Using distances or similarities?

PCA uses the covariance matrix, which measures similarity.

t-SNE begins with the matrix of distances, measuring dissimilarity.

Metric or non-Metric?

Are distances interpretable?

metric: In PCA, each axis is a fixed linear combination of variables. So, distances always mean the same thing no matter where you are on the plot.

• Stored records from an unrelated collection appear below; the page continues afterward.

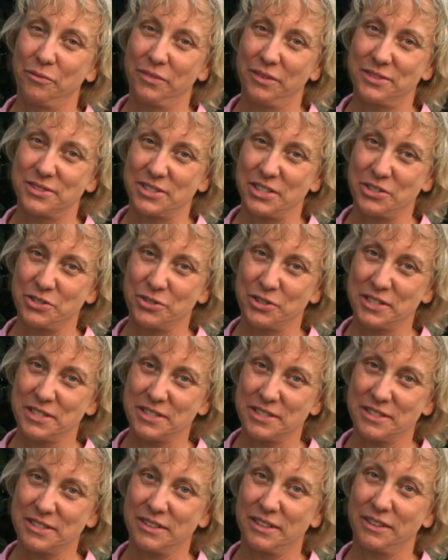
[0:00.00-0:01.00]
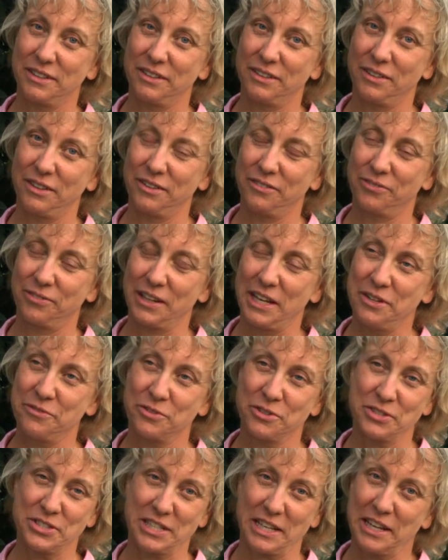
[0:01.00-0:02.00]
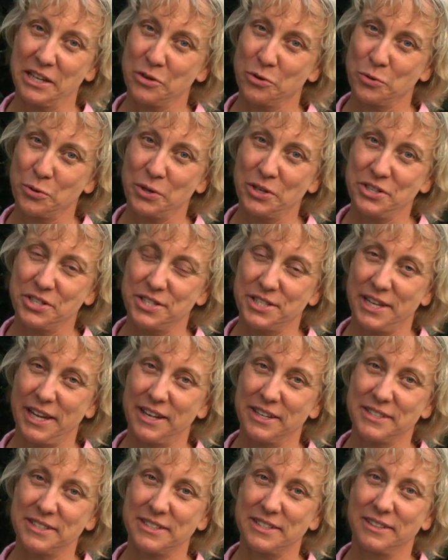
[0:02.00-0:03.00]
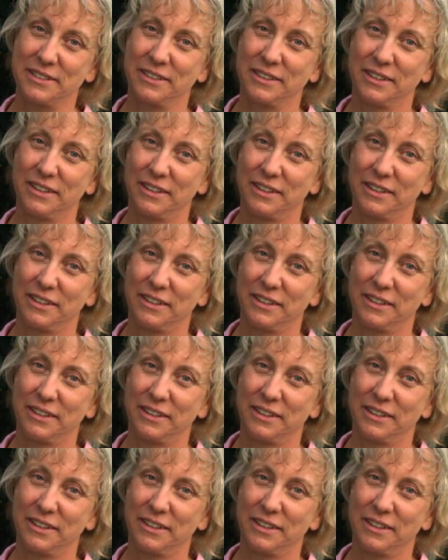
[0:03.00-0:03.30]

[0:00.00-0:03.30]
citrus flavors like orange zest,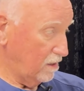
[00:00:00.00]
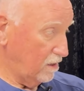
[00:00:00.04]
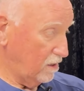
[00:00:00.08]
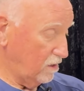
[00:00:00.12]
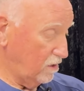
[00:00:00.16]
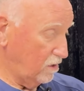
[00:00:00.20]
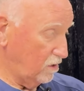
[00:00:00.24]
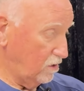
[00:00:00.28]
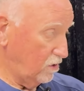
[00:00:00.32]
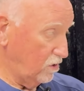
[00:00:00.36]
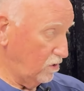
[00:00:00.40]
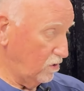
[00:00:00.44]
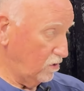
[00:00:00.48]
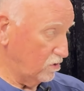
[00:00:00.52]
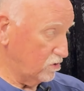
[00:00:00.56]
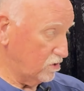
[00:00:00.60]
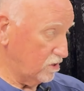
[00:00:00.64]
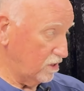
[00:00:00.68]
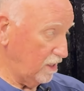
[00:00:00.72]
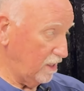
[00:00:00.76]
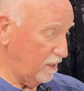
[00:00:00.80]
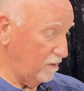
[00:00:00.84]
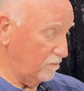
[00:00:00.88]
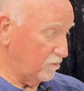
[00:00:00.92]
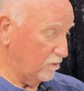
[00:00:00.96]
los
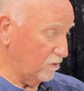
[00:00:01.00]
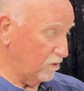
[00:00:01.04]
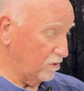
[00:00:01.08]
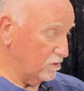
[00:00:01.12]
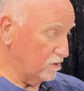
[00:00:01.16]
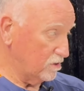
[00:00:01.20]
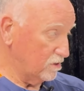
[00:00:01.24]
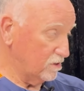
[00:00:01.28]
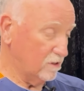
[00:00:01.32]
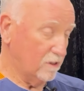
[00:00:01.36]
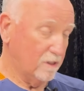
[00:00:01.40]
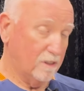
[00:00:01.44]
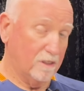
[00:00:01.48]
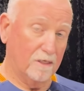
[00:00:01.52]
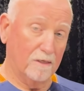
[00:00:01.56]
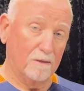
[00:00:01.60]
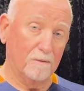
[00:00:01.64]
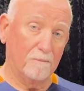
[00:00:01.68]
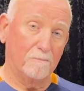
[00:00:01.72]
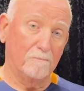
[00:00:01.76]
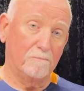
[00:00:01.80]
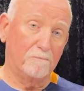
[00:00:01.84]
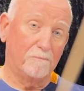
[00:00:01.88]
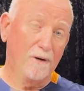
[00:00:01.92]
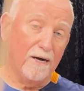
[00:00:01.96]
libros.
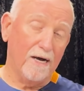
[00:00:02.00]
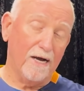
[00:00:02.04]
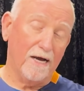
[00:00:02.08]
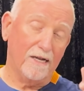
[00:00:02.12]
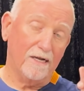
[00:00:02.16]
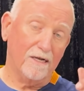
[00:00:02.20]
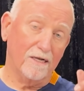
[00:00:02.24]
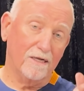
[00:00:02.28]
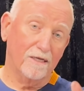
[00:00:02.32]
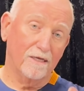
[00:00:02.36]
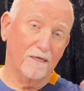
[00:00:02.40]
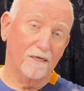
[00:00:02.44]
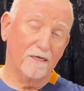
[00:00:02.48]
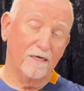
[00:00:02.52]
But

non-metric: In t-SNE, distances within different clusters are not comparable.

Why ordination?

From ordination.okstate.edu, about ordination in ecology:

Graphical results often lead to intuitive interpretations of species-environment relationships.
A single multivariate analysis saves time, in contrast to a separate univariate analysis for each species.
Ideally and typically, dimensions of this ‘low dimensional space’ will represent important and interpretable environmental gradients.
If statistical tests are desired, problems of multiple comparisons are diminished when species composition is studied in its entirety.
Statistical power is enhanced when species are considered in aggregate, because of redundancy.
By focusing on ‘important dimensions’, we avoid interpreting (and misinterpreting) noise.

Beware overinterpretation

Ordination methods are strongly influenced by sampling: ordination may ignore large-scale patterns in favor of describing variation within a highly oversampled area.
Ordination methods also describe patterns common to many variables: measuring the same thing many times may drive results.
Many methods are designed to find clusters, because our brain likes to categorize things. This doesn’t mean those clusters are well-separated in reality.

Some questions to ask

The goal is usually to produce a picture in which similar things are nearby each other, while also capturing global structure.

How is similarity measured in the original data?
How does the algorithm use that information?